> _What to work on_:
In the entries that follow, locate the line with "[0:02.70-0:03.60]", then restate that line and all later lines exactly as they appear, leaving pictures out.

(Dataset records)
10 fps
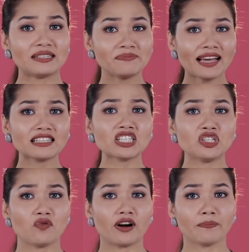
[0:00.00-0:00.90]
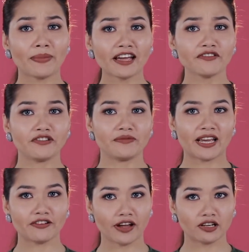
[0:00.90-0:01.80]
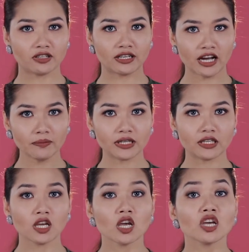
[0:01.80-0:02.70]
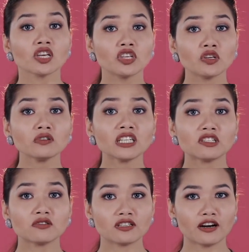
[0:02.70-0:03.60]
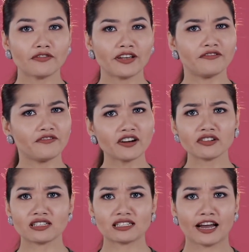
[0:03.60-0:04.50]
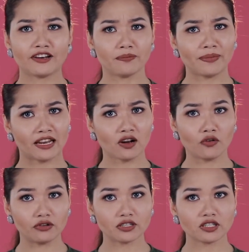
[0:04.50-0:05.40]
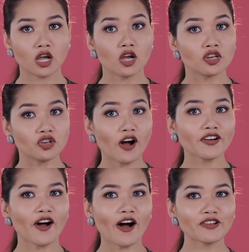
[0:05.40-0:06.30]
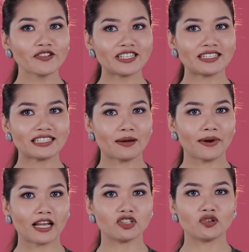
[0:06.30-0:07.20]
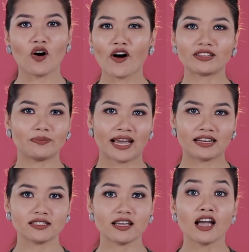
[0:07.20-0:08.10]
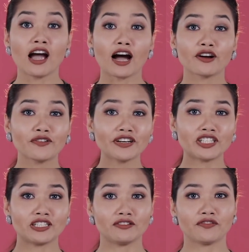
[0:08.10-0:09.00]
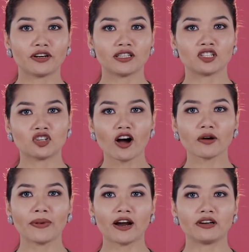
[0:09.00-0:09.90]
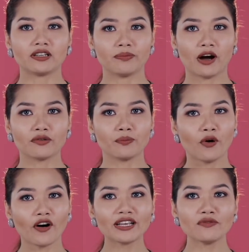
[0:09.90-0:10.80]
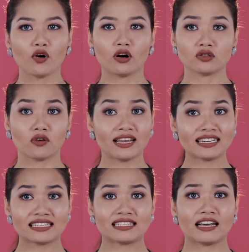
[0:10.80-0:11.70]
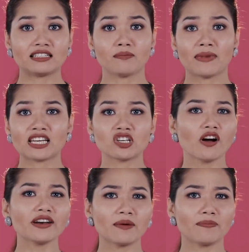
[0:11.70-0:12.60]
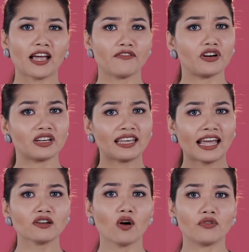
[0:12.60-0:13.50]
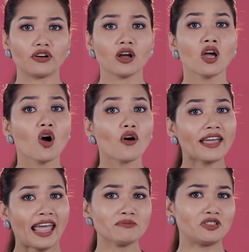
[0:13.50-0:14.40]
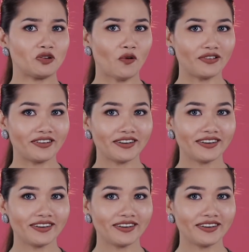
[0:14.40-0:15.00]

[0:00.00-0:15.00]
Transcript: imagine you are a pet food manufacturing company. You need to survey various kinds of pet owners. Not all questions apply to all the pets. A question for the dog parent about morning walks or exercise might not apply for a cat owner or hamster owner.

> _Written response_:
[0:02.70-0:03.60]
[0:03.60-0:04.50]
[0:04.50-0:05.40]
[0:05.40-0:06.30]
[0:06.30-0:07.20]
[0:07.20-0:08.10]
[0:08.10-0:09.00]
[0:09.00-0:09.90]
[0:09.90-0:10.80]
[0:10.80-0:11.70]
[0:11.70-0:12.60]
[0:12.60-0:13.50]
[0:13.50-0:14.40]
[0:14.40-0:15.00]

[0:00.00-0:15.00]
Transcript: imagine you are a pet food manufacturing company. You need to survey various kinds of pet owners. Not all questions apply to all the pets. A question for the dog parent about morning walks or exercise might not apply for a cat owner or hamster owner.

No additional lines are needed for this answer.